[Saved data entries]
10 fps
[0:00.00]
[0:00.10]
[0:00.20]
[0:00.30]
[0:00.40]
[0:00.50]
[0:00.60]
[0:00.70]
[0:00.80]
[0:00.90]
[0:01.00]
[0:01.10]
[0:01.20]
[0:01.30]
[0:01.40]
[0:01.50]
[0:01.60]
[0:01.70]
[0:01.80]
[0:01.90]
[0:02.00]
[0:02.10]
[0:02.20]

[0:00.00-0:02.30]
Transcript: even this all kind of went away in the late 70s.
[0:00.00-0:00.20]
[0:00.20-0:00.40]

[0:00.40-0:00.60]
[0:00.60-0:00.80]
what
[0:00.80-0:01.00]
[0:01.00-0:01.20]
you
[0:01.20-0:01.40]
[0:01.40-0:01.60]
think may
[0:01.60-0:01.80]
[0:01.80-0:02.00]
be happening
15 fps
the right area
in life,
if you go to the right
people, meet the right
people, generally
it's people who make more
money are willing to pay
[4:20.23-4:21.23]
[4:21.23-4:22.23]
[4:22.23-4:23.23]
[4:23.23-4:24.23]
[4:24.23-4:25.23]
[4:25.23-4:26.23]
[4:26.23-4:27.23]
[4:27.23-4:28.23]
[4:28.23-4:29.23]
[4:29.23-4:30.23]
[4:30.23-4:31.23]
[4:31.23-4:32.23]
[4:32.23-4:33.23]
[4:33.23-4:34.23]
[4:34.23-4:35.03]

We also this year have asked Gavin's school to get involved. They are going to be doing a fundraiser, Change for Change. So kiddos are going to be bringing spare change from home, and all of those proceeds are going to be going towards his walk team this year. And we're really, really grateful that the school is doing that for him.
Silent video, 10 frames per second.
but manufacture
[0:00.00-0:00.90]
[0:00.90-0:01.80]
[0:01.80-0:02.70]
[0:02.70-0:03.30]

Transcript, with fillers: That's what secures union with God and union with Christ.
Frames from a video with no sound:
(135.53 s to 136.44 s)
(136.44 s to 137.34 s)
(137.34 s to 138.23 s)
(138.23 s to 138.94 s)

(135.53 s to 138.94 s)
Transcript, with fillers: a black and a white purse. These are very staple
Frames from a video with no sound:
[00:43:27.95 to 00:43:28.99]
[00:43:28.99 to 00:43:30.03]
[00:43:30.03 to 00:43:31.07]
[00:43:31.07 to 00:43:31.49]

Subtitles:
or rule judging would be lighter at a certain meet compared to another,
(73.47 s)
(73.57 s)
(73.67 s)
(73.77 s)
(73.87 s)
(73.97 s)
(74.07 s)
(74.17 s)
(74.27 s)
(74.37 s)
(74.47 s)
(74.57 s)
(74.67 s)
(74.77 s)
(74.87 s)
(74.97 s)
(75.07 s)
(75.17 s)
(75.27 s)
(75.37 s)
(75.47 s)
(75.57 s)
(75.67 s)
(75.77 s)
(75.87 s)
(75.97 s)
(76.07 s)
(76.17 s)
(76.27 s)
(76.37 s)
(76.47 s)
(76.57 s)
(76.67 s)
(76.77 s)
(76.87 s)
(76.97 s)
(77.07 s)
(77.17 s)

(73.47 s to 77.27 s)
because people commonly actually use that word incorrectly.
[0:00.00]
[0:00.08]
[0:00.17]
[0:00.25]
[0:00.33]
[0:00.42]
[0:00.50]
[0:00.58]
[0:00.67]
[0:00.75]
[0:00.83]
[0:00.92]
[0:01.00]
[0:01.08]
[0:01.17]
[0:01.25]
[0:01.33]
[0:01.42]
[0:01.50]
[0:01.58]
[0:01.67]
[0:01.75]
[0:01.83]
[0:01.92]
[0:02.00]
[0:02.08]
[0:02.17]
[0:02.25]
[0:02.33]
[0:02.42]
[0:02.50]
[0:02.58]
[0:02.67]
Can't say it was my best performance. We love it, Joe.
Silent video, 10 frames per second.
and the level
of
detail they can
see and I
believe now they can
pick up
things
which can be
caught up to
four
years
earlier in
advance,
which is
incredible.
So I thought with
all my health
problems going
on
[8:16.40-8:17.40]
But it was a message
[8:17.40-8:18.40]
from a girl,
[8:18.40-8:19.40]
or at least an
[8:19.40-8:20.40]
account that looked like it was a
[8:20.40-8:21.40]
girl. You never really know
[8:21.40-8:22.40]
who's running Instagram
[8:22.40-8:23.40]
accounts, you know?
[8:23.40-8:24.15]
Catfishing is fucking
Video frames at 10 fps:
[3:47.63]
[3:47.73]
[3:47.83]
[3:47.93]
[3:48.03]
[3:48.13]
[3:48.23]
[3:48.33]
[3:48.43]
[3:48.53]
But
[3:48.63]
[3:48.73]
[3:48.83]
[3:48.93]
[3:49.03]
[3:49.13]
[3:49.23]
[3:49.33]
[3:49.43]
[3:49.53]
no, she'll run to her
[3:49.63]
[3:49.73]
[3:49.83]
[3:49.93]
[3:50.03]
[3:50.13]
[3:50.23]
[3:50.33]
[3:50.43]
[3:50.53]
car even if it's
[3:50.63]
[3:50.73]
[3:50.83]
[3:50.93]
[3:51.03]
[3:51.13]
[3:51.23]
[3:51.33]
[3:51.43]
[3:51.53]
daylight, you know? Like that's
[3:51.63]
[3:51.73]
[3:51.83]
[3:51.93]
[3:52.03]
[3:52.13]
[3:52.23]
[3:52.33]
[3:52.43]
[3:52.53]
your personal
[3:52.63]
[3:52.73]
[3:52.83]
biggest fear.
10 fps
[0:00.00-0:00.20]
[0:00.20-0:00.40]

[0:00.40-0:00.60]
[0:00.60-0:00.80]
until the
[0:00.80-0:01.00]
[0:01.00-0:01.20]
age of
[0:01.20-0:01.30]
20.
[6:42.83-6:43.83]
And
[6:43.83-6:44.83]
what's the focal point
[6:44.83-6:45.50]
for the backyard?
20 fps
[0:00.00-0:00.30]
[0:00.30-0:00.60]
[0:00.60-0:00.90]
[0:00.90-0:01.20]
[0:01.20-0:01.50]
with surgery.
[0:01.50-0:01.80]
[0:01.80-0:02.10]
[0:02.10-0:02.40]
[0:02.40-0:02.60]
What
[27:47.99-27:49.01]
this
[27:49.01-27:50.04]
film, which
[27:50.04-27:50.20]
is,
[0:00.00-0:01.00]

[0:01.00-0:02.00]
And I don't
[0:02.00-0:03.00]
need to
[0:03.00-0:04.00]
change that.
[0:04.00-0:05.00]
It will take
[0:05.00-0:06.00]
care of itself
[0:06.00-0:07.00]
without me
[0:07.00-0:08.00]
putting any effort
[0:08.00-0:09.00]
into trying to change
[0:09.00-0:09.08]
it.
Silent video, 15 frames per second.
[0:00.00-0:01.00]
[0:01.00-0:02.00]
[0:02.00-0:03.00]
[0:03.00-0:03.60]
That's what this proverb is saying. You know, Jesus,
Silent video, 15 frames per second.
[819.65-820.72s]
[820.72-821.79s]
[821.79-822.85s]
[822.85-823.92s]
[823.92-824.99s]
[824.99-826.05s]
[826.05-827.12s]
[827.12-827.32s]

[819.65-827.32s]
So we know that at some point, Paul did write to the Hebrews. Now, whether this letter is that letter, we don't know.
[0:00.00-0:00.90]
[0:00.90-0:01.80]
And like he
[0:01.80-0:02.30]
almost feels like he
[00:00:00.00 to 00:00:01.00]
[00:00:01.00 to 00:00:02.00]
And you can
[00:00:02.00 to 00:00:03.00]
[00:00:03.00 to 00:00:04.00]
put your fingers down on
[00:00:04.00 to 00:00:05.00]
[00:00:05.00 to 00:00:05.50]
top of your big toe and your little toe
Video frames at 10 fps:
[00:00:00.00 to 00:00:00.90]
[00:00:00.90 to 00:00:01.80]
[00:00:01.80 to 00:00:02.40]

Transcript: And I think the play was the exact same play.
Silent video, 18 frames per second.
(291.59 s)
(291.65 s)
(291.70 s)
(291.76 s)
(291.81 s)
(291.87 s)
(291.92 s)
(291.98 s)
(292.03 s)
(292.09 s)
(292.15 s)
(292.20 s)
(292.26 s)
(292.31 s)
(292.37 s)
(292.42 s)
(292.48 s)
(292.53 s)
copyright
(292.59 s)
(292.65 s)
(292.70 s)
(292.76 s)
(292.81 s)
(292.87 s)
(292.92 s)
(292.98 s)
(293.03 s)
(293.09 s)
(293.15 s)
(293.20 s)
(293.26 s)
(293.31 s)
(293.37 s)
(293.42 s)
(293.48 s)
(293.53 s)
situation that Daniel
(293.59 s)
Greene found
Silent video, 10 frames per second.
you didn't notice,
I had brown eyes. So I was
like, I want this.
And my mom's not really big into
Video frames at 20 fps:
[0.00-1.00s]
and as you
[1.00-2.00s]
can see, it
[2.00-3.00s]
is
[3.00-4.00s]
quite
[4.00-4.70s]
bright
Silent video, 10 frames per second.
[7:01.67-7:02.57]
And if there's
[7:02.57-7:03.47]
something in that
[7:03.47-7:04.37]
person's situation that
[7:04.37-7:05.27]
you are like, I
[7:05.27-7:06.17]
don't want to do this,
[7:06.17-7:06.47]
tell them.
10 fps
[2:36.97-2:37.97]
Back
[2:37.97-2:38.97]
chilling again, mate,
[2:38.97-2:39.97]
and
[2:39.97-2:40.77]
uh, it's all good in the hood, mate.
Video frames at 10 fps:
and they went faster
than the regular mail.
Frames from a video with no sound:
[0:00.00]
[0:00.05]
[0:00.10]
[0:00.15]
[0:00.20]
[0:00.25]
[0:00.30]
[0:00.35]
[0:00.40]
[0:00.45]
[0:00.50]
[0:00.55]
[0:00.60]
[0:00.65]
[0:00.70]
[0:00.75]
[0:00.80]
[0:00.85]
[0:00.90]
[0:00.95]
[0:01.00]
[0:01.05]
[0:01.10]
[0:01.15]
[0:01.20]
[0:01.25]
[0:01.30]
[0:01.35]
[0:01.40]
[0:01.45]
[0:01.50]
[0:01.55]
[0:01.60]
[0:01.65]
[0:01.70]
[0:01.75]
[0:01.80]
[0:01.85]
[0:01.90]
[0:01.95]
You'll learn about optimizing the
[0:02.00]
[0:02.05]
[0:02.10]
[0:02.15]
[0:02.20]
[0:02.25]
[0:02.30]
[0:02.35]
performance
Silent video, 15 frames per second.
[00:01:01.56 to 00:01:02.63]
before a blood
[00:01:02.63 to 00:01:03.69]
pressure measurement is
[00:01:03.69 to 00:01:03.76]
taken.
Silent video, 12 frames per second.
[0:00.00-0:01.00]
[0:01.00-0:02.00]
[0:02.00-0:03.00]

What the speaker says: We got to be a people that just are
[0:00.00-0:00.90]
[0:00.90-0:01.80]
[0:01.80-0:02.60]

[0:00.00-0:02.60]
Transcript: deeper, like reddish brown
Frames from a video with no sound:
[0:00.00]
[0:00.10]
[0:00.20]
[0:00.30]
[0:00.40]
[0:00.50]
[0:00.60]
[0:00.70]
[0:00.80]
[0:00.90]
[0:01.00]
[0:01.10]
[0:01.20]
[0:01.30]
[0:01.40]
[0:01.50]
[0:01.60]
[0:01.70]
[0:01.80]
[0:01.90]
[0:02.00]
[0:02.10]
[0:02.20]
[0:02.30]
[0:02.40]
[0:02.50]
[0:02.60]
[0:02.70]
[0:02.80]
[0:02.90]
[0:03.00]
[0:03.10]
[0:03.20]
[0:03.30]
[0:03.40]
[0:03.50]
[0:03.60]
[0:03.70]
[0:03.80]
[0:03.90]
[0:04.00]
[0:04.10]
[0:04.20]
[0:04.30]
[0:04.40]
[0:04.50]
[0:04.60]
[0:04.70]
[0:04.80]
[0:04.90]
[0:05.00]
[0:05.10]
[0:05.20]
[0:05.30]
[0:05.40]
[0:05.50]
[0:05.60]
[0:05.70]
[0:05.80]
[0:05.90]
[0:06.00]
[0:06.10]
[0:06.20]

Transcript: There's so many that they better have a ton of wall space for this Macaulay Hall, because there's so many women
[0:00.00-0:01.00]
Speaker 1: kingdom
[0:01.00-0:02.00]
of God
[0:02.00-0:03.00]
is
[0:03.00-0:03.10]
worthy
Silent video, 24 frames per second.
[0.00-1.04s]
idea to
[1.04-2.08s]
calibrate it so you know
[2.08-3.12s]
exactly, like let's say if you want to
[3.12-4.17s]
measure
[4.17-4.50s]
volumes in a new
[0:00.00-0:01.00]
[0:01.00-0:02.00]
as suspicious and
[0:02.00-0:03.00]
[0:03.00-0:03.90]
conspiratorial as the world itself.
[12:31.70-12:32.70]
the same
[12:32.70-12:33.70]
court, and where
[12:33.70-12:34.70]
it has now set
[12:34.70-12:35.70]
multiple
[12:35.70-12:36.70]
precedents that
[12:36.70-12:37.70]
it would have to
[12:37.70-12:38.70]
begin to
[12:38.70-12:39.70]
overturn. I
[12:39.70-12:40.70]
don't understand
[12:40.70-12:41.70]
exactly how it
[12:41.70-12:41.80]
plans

• _Problem description_
Give the number of lines in the data above that contain the word "fillers", with no accompanying text.

• _Your solution_
2